HPV16L1 expression in PhoP^c L1 and PhoP^c L1S recombinant strains. An immunoblot of bacterial lysates with anti-HVP16 L1 monoclonal antibody is shown, and the 57-kDa protein band identified as L1 is indicated by an arrow (A). Scanning of the L1 protein bands obtained after immunoblotting of the bacterial lysates from the two recombinant strains (three independent experiments) was performed by using National Institutes of Health Image software. The results are shown as the means of pixel densities of the L1 protein bands normalized to the content in bacteria and are expressed as increases in expression (n-fold) in comparison to PhoP^c L1 (B). The amounts of VLPs determined by sandwich ELISA are shown in micrograms per 10¹¹ CFU (C).

FIG. 3.

L1 and L1S plasmid stability in vitro. The number of successive overnight cultures at 1/1000 dilution performed in LB broth without antibiotic is indicated on the horizontal axis. Each morning, bacteria were plated on LB agar in the presence or absence of antibiotic. The vertical axis represents the percentage of bacteria that have retained the plasmid. Error bars indicate the standard errors of the means. O/N, overnight cultures.

FIG. 4.

Comparison of serum anti-HPV16 VLP antibody and HPV16 neutralization titers after nasal vaccination with PhoPc L1S or PhoP^c L1. Groups of five BALB/c mice were intranasally vaccinated with 10⁶ to 10⁷ CFU of PhoP^c L1S or PhoP^c L1 as a single dose or as two doses at week 0 and week 2. Serum was sampled 4 weeks after the last immunization, and HPV16 VLP-specific IgG (A) and HPV16 neutralization (B) titers are indicated.

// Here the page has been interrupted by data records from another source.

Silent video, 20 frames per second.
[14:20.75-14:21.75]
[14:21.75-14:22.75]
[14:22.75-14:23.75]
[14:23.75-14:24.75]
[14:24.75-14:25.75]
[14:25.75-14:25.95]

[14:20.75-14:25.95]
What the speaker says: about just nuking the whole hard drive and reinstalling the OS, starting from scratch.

Data are expressed as the geometric means (log₁₀) of the reciprocal serum dilutions of specific IgG (A) or reciprocal serum dilutions yielding 50% SEAP inhibition (B) from individual mice. Error bars indicate the standard errors of the means.

FIG. 5.

Anti-HPV16 VLP systemic (A) and vaginal (B) antibody titers after nasal and oral vaccination with PhoP^c L1S. Groups of five to eight BALB/c mice were immunized with 10⁶ to 10⁷ CFU by the nasal route or 10⁸ to 10⁹ CFU by the oral route. Serum and vaginal washes were sampled at the indicated weeks after immunization. Data are expressed as the geometric means (log₁₀) of the reciprocal dilutions of specific IgG from individual mice in serum (A) and specific IgG and IgA per microgram of total IgG and IgA, respectively, in secretions (B). Error bars indicate the standard errors of the means.

FIG. 6.

Serum anti-HPV16 VLP IgG and HPV16-neutralization titers after nasal or oral vaccination with χ4989, χ4990, PhoP⁻, and AroA expressing L1S or L1. Groups of four to seven BALB/c mice were immunized with ca. 10⁶ to 10⁷ CFU by the nasal route (A) or ca. 10⁸ to 10⁹ CFU by the oral route (B) with the indicated recombinant strains expressing L1S or L1. Serum was sampled 6 to 7 weeks after immunization, and HPV16 VLP-specific IgG (plain bars) or HPV16 neutralization (striped bars) titers are shown. Data are expressed as the geometric means (log₁₀) of the reciprocal serum dilutions of specific IgG (A) or reciprocal serum dilutions yielding 50% SEAP inhibition (B) from individual mice. Error bars indicate the standard errors of the means.